Work instruction :: What you return must match the listing below exactly, minus any pictures.

BEGIN

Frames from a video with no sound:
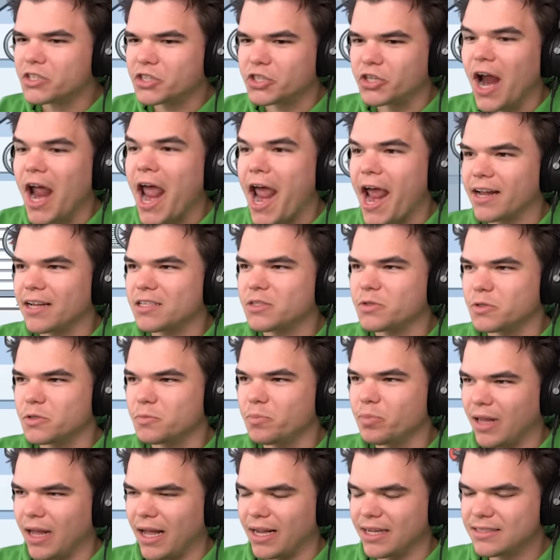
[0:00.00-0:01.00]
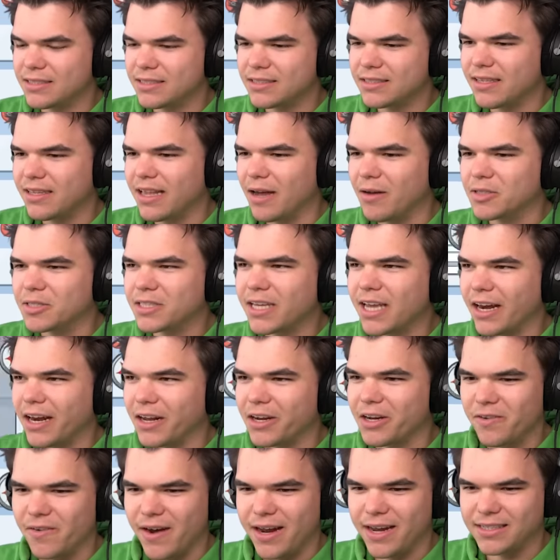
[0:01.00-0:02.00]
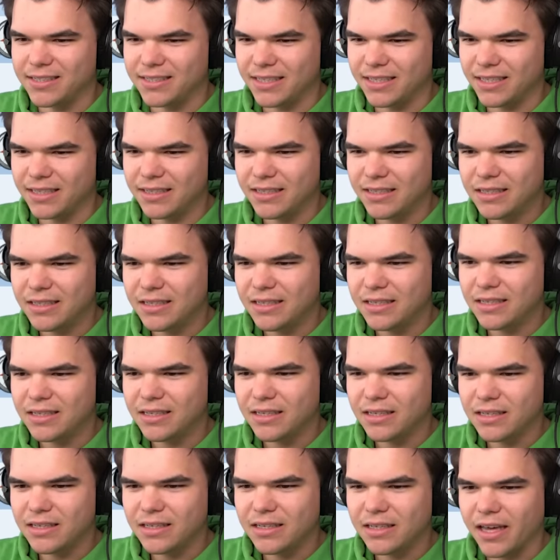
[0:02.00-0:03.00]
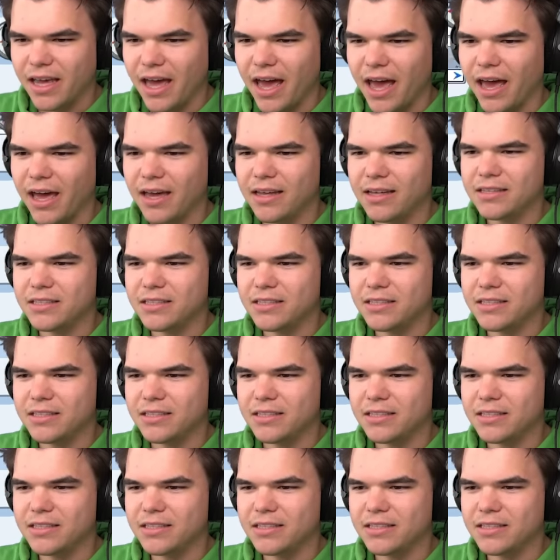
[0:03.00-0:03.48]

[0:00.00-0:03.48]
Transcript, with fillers: Trance was blessed. That was kind of crazy. Hmm. Yeah,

END

Answer section ::
Frames from a video with no sound:
[0:00.00-0:01.00]
[0:01.00-0:02.00]
[0:02.00-0:03.00]
[0:03.00-0:03.48]

[0:00.00-0:03.48]
Transcript, with fillers: Trance was blessed. That was kind of crazy. Hmm. Yeah,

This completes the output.